◆ Exercise description
Transcribe exactly, and only, the lines from the one with "[0:00.00-0:01.00]" through the end of the records below, including both of those lines. Skip all pictures.

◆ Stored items
--*--

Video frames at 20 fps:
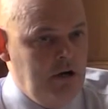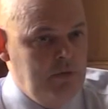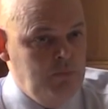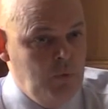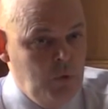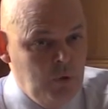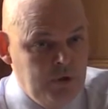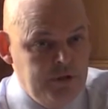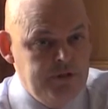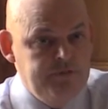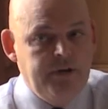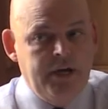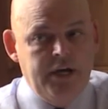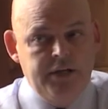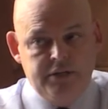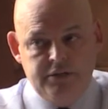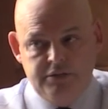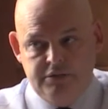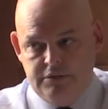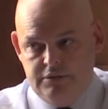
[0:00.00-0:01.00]
more
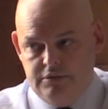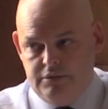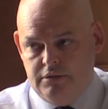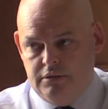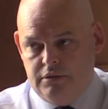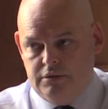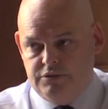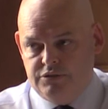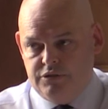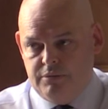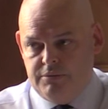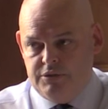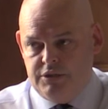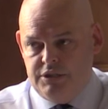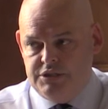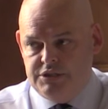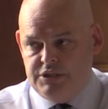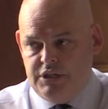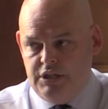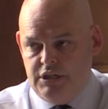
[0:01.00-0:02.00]
divided on some of
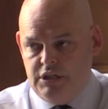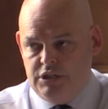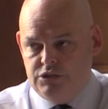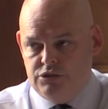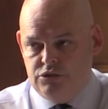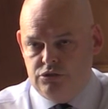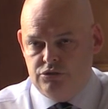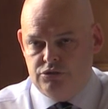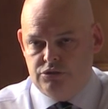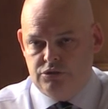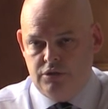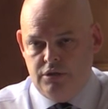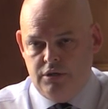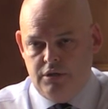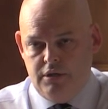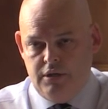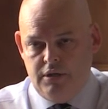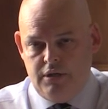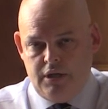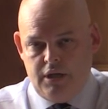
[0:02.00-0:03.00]
these key issues
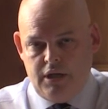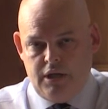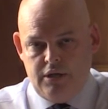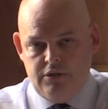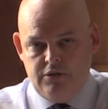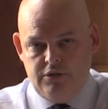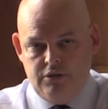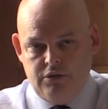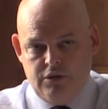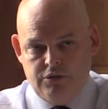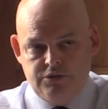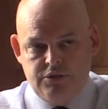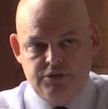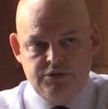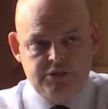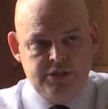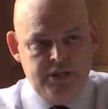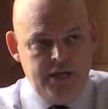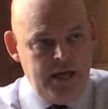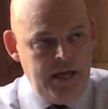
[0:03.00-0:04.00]
than us.
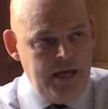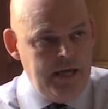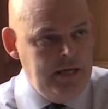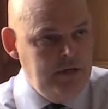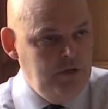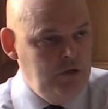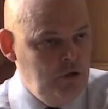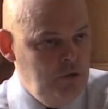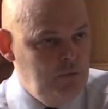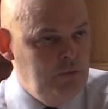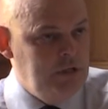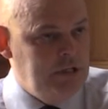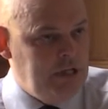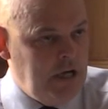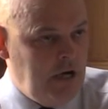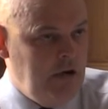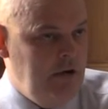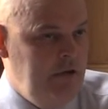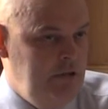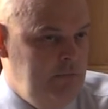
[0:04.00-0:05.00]
It's they who will
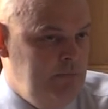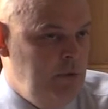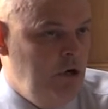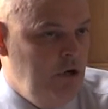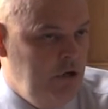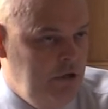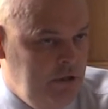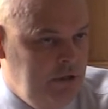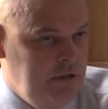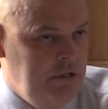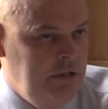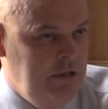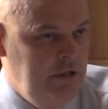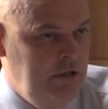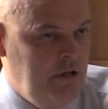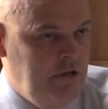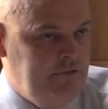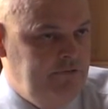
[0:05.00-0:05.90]
carry the burden of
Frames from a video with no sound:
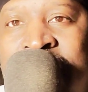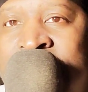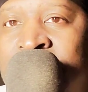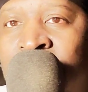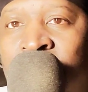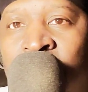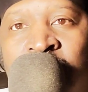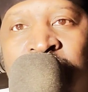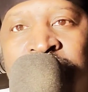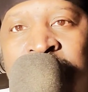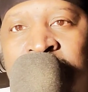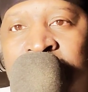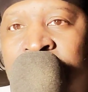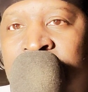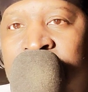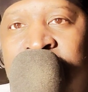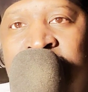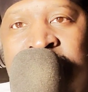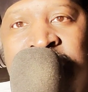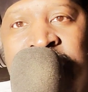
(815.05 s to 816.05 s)
They
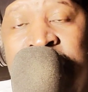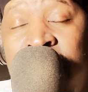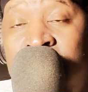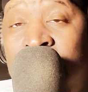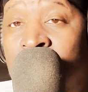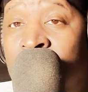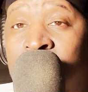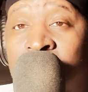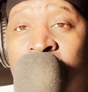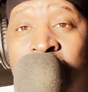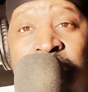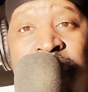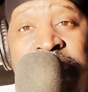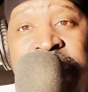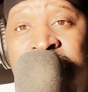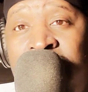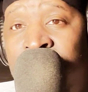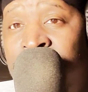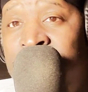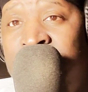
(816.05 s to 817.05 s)
overlook the thing. Y'all
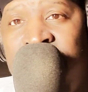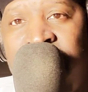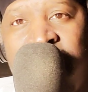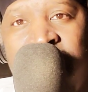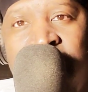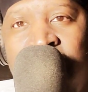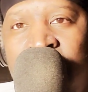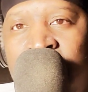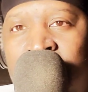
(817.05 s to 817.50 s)
already rich.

--*--

◆ Expected answer
[0:00.00-0:01.00]
more
[0:01.00-0:02.00]
divided on some of
[0:02.00-0:03.00]
these key issues
[0:03.00-0:04.00]
than us.
[0:04.00-0:05.00]
It's they who will
[0:05.00-0:05.90]
carry the burden of
Frames from a video with no sound:
(815.05 s to 816.05 s)
They
(816.05 s to 817.05 s)
overlook the thing. Y'all
(817.05 s to 817.50 s)
already rich.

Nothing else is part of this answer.